To your anecdote, I'm not a canon law expert, but it strikes me as odd if it were a priest telling someone that they're excommunicated. He may tell them to take a hike, but I don't believe that he has authority to excommunicate someone. There are offenses, like abortion or helping someone get/perform an abortion that are in themselves automatic excommunication, but what you're describing sounds like disobedience which would require a Bishop's intervention.

In my diocese, we had a similar thing happen with a Religious Ed. teacher who refused to deny things she had written in her master's thesis which were contrary to Catholic Teaching. To my knowledge, she wasn't even excommunicated for that, just fired (you can read more info than you'd ever want here, but I think it should clarify a few things about the way a diocese is governed).

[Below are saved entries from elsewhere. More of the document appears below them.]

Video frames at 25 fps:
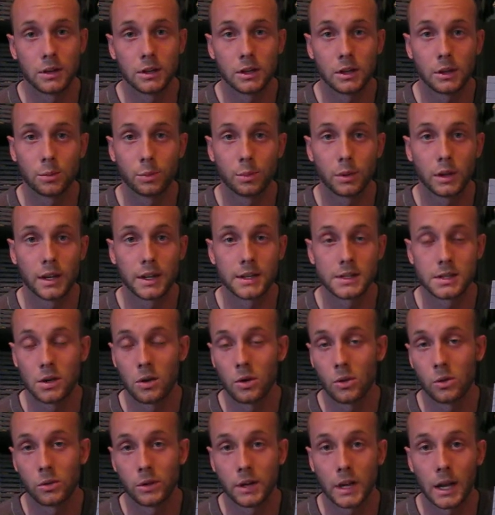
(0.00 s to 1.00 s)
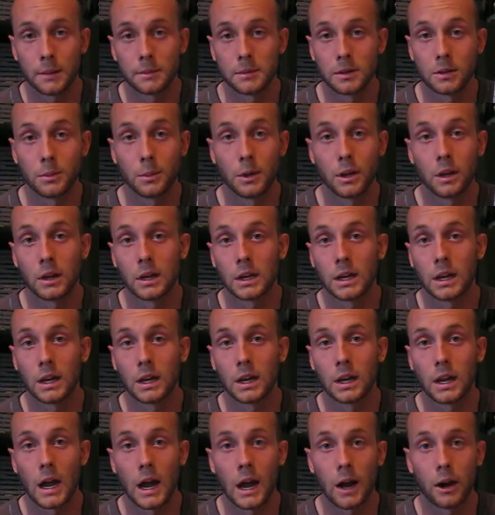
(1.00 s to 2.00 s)
You can play as Hulk, Captain
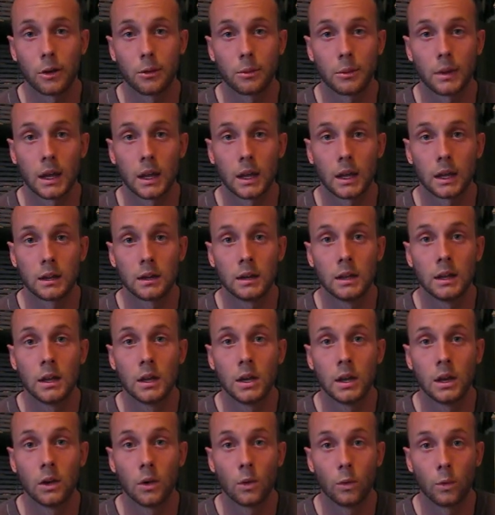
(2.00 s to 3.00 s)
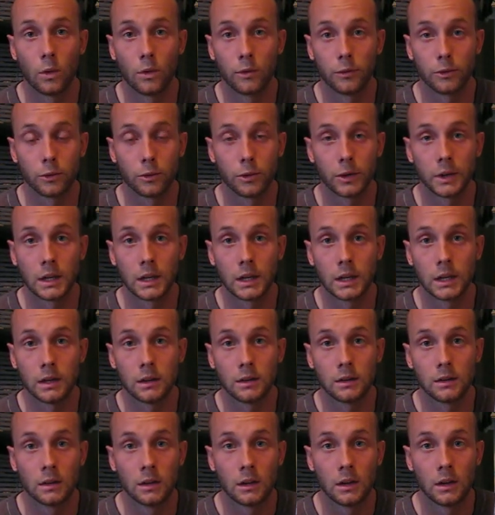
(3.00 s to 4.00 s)
America, Iron Man, Wolverine,
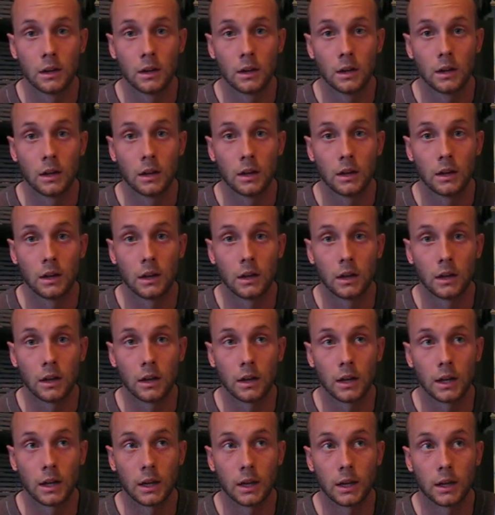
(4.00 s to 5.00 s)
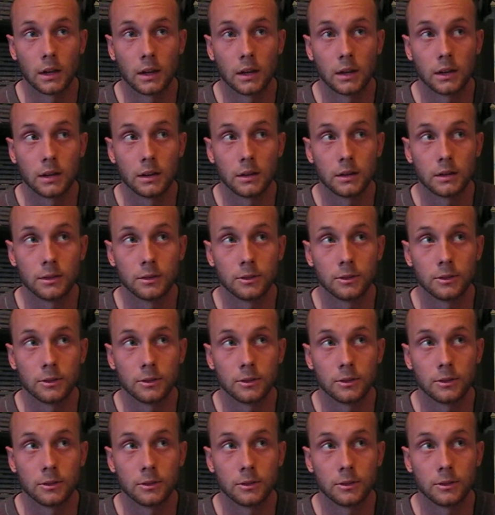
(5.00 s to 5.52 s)
and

What Gilbert wrote is perhaps the way things look, but in truth, it is not the congregation who leads things in their parish. Throughout the Universal Church, priests are the heads of their parishes.

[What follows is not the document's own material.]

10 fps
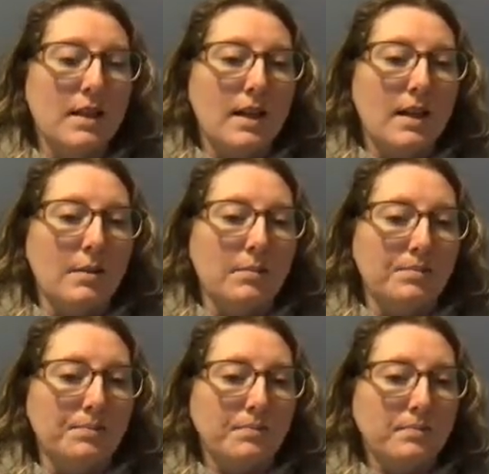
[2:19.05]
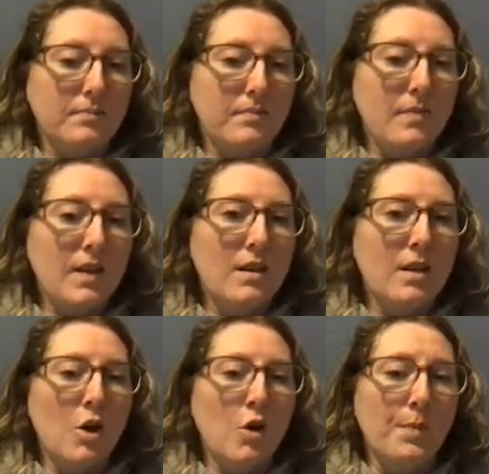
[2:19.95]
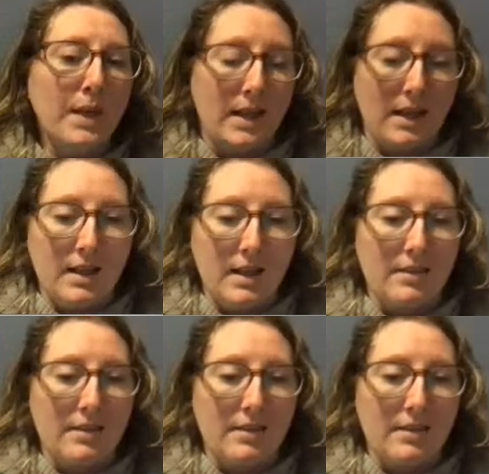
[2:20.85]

the opening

In the documents of Vatican II, the Church provided for additional lay leadership from within the parish in establishing ministries and financial councils but not complete authority and those documents cover the entire Church, not just Mexico or the United States.

  • IIRC, the family received a letter from a higher authority (I think I remember them saying from the Vatican, but maybe just from some more local authority) informing them they had been ex-communicated. Of course this would have been after a dispute with their local priest. I may ask them for clarification when I see them again, although I don't see them too frequently any more, as my main contact with that family is now studying in the U.S.
    – Flimzy
    Nov 3, 2011 at 20:25
  • 1
    Gosh that really sounds like something may have been "lost in translation", as it were. It's extremely rare for the Vatican to intervene directly in anything and what you've described sounds like a complicated local issue. Formal excommunication is also extremely rare, and it would normally come from the local bishop after a formal and probably very lengthy judicial process (and a parish priest has no authority to excommunicate anyone).
    – Ben Dunlap
    Dec 23, 2011 at 20:40

The Roman Catholic Church, both in the United States and in Mexico, is led by the Pope. The current Pope is Pope Benedict XVI.

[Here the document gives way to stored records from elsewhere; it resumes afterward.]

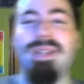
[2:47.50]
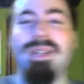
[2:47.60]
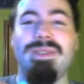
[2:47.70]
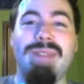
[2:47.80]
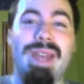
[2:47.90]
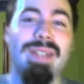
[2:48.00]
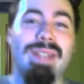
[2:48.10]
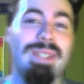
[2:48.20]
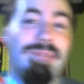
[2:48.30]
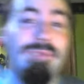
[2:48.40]
do
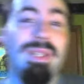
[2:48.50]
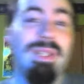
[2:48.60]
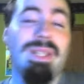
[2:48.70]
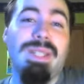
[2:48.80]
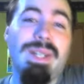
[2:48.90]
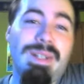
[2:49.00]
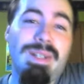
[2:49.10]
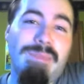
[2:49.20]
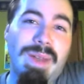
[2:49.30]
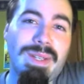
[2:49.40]
next. I'm really excited
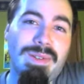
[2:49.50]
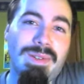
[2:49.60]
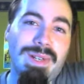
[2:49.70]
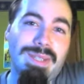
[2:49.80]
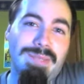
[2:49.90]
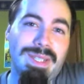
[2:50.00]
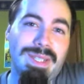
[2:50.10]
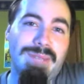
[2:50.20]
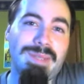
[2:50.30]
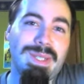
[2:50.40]
about the
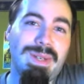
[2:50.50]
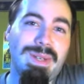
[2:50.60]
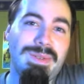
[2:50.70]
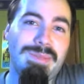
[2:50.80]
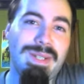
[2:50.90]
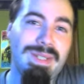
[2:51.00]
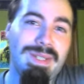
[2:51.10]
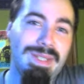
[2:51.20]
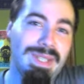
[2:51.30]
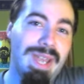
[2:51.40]
Christmas episode
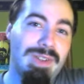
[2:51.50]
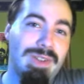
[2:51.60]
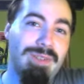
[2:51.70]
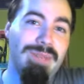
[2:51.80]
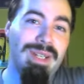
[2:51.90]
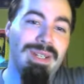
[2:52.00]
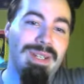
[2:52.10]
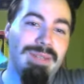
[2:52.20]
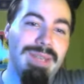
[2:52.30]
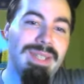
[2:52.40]
because that should be
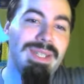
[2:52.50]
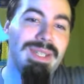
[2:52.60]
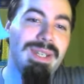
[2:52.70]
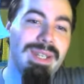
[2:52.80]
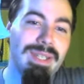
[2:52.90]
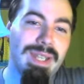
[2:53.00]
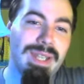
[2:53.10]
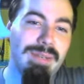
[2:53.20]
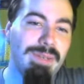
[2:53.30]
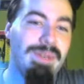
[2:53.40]
amazing. As
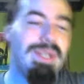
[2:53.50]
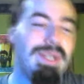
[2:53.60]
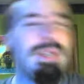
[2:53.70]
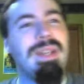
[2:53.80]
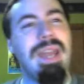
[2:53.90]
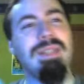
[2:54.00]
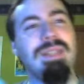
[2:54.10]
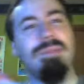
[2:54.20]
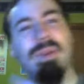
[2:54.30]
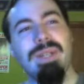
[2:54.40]
an a pony, as
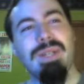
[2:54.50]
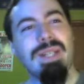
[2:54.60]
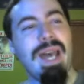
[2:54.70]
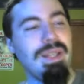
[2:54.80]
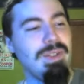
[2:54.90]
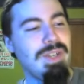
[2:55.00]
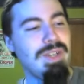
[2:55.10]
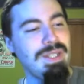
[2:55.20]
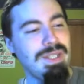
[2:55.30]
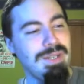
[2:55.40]
a
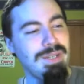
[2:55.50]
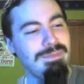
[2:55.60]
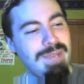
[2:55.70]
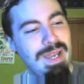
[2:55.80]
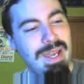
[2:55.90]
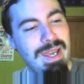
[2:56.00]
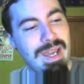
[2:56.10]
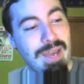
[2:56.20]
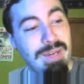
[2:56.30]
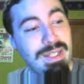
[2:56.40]
ponytologist, um,
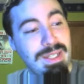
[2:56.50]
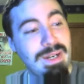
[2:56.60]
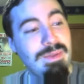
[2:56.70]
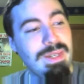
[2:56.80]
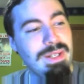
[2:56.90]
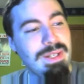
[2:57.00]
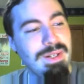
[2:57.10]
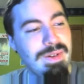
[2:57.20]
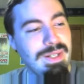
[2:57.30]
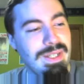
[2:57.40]
I want to know what they're
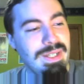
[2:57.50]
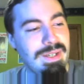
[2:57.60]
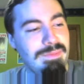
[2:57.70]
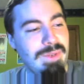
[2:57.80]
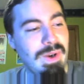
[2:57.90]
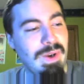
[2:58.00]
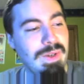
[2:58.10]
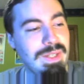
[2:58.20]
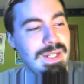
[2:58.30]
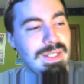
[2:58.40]
going to
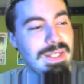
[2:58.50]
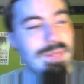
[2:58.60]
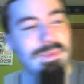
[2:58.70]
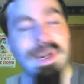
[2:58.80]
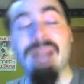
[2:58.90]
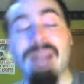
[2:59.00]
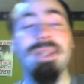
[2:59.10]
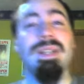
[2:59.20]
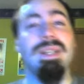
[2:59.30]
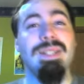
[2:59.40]
call the December
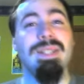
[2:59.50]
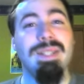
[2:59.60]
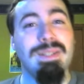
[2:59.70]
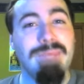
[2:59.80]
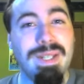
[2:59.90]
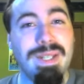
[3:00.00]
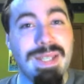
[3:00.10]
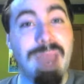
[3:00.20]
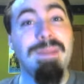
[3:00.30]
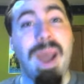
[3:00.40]
holiday season because
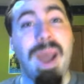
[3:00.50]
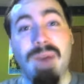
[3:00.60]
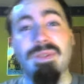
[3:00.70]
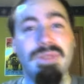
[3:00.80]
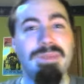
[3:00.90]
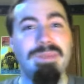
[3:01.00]
I'm down for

The Roman Catholic Church defines its mission as spreading the gospel of Jesus Christ, administering the sacraments, and exercising charity.

Individual countries, regions, or major cities are served by local particular churches known as dioceses or eparchies, each overseen by a Catholic bishop. Each diocese is united with one of the worldwide "sui iuris" particular churches, such as the Latin Church, or one of the many Eastern Catholic Churches. As of 2008, the Catholic Church (both East and West) comprised 2,795 dioceses. The bishops in a particular country or region are often organized into an episcopal conference, which aids in maintaining a uniform style of worship and co-ordination of social justice programs within the areas served by member bishops.

Dioceses are further divided into numerous individual communities called parishes, each staffed by one or more priests, deacons, and/or lay ecclesial ministers. Parishes are responsible for the day to day celebration of the sacraments and pastoral care of the Catholic laity.

Now, as you've observed, any particular Roman Catholic Church parish will emphasize one of the three missions. Either the congregation will follow the lead of the local Priest, or the local Priest will follow the lead of the congregation. In the United States, in general, congregations lead. In Mexico, in general, Priests lead.

Edited to add: What I mean by lead in the previous paragraph is that United States Catholic congregants will quit going to church if the Priest tries to stray too far from what the congregation wants. Unless there's only one Catholic church in town, congregants have choices. In Mexico, because of the culture, it's not as easy to change churches. Therefore, the Priest is given more latitude by the congregants.

Again, as you observed, the Priests in Mexico thought differently about exercising charity than the Priests in the United States. Part of the reason is culture, and part of the reason is who leads, as I mentioned in the previous 2 paragraphs.